Bulls who were fighting with their backs to the wall could wrest advantage from the bears. This was largely due to some soothing statements from the Finance Minister that foreign investors investing through Mauritius need not worry about the taxman putting them under the microscope. Moody’s prophesy that the worst may be over for the Indian economy and that it could grow at 7 per cent from 2014 also helped improve the sentiment on the street.
Cues from overseas were also supportive with most global benchmarks etching gains. Indian investors’ worries about flow of foreign portfolio funds into the Indian markets appear overdone since a large chunk of these funds are linked to the India allocations of global emerging market funds.
According to EPFR Global, Emerging Markets Equity funds posted inflows for the 26th time in the past 27 weeks in early March. Flows into Asia ex-Japan Equity Funds continued to be strong last week. It is, therefore, not a surprise that benchmarks of countries such as Indonesia, Philippines and Thailand have been hitting new life-time highs regularly this calendar. Indian equities have also received close to $9 billion so far this calendar though stock prices have been on a roller-coaster ride.
Daily oscillators turned positive after last week’s rally. Relative strength index in the daily chart has moved in to the bullish zone and the moving average convergence divergence oscillator is now giving a buy signal. The good news is that the weekly oscillators that were beginning to dip into negative zone have reversed higher again. The week ahead will be critical to determine the medium-term trend in the market.
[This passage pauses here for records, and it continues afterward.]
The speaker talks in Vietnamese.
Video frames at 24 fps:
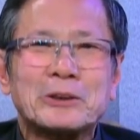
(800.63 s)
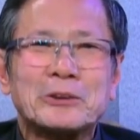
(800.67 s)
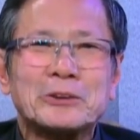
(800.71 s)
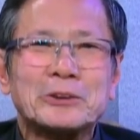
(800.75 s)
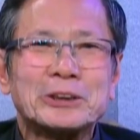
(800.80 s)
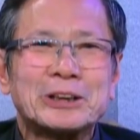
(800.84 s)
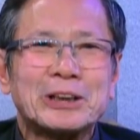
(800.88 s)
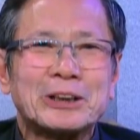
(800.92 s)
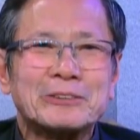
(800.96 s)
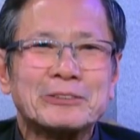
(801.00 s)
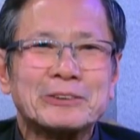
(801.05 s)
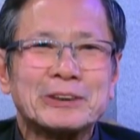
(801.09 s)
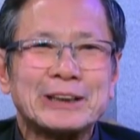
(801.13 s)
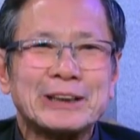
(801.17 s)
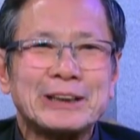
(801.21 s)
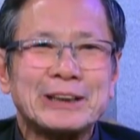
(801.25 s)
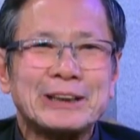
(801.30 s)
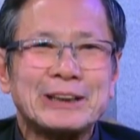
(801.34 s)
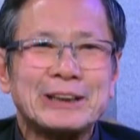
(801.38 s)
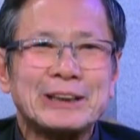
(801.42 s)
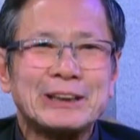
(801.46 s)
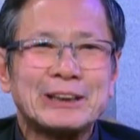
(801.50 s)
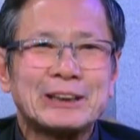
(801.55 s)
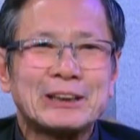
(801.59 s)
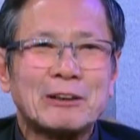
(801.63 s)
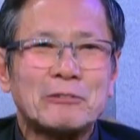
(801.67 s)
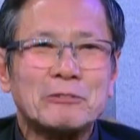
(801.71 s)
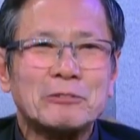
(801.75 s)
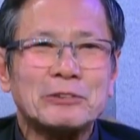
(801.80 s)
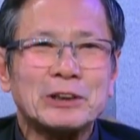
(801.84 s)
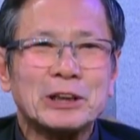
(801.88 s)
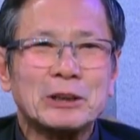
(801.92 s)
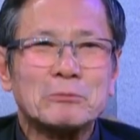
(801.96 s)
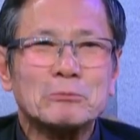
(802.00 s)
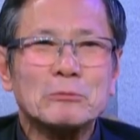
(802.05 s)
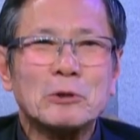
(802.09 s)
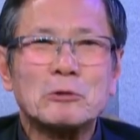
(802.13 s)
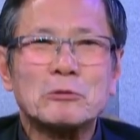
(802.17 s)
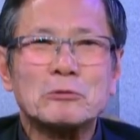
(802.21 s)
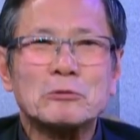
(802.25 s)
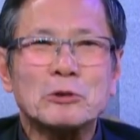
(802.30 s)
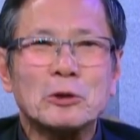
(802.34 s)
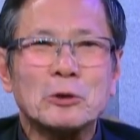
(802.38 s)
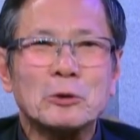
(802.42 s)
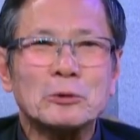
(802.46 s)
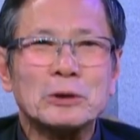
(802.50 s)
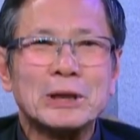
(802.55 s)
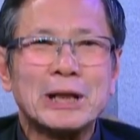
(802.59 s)
tôi trong cái công việc mục
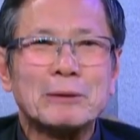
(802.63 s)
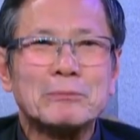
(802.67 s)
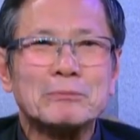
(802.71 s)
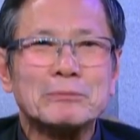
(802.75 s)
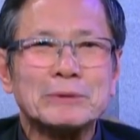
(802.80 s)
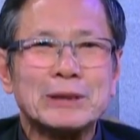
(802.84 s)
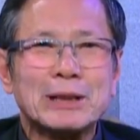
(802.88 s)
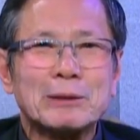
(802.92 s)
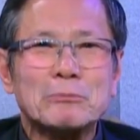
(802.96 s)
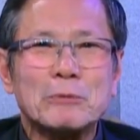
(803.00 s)
vụ làm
The Sensex outdid our short-term expectation last week, reversing from Monday’s low of 18,760 to gain almost 1,000 points. It is needless to add that the short-term trend has turned positive for the index. But investors need to tread a little carefully at this juncture.
For the index has reached key short-term resistance point at 19,658. This occurs at 61.8 per cent retracement of the decline from the 20,203 peak. Fresh purchases should be contemplated only if the index continues to move higher and records a firm close above 19,658. Short-term supports for the index are at 19,343 and 19,120.
The Sensex is currently poised at a critical point from a medium-term perspective. If we consider the up-move from the 15,748 low, the index completed one leg when it recorded the peak of 20,203 in January.
A correction is on since then. This correction retraced 32 per cent of the previous rally when the index hit the low of 18,793. This decline is sufficient to qualify as a shallow correction in a strong up-trend. There are three scenarios that can unfold now,
a) If the third part of the move from 15,748 has begun last week, the index will power past 19,700 and go on to 21,108 or even 21,513 in the months ahead.
b) The bearish scenario will unfold if the index reverses lower early next week. In that event it will fall to 18,800 or 18,263 in the medium-term.
c) The third is a more neutral scenario where the index can go on to the recent peak at 20,203 and reverse from there again, thus establishing a trading band between 18,500 and 20,200 for few more weeks.
The Nifty (5,945.7) too reversed from Monday’s low of 5,663 to gain 5 per cent. The rally last week has brought the Nifty to key short-term hurdle at 5,946. The medium-term trend in the index is dependent upon the movement of the index next week.
A strong close above 5,946 will open the possibility of the current rally being the third wave of the move that began from the June 2012 low in the index. Minimum upper targets as per this count are 6,338 and 6,492.
If the Nifty is unable to move strongly past 5,950, it will imply that the short-term down-trend that began from the 6,112 peak continues to be in force. The index can then be expected to decline to 5,679 or 5,511 in the weeks ahead.
The third scenario is that the index spends some more time vacillating in the band between 5,650 and 6,100 before breaking higher.
Traders too need to exercise caution early next week. Fresh long positions should be considered only on a strong close above 5,950. Next target for the index is 6,112.
Short-term supports for the Nifty are placed at 5,844, 5,776 and 5,663.
Global markets rallied strongly last week with the US indices surging to record highs. The Chinese Government’s move to tighten the boom in property market and North Korea’s threatened nuclear strikes did not dampen investor sentiment. CBOE volatility index declined to close at 12.5, implying that investors are betting on the rally in stock prices continuing.
The Dow Jones Industrial Average gained over 300 points to close at a new life-time high last week. Next medium-term target for the index is 15,730. The index, however, needs to maintain the upward momentum over another two weeks to ensure that last week’s move is not a false break-out. The short-term view for the index will turn negative only on close below 13,600.
It is not just the US indices that raced higher last week. The European indices including the FTSE, CAC and DAX also registered strong gains. The DAX is just whisker’s breadth away from its 2008 peak.
There was a spectacular 5 per cent move in the Nikkei last week that took it past the important long term hurdle at 11,400. Investors appear enthused about the ability of Japanese Prime Minister Shinzo Abe’s ability to rekindle economic growth.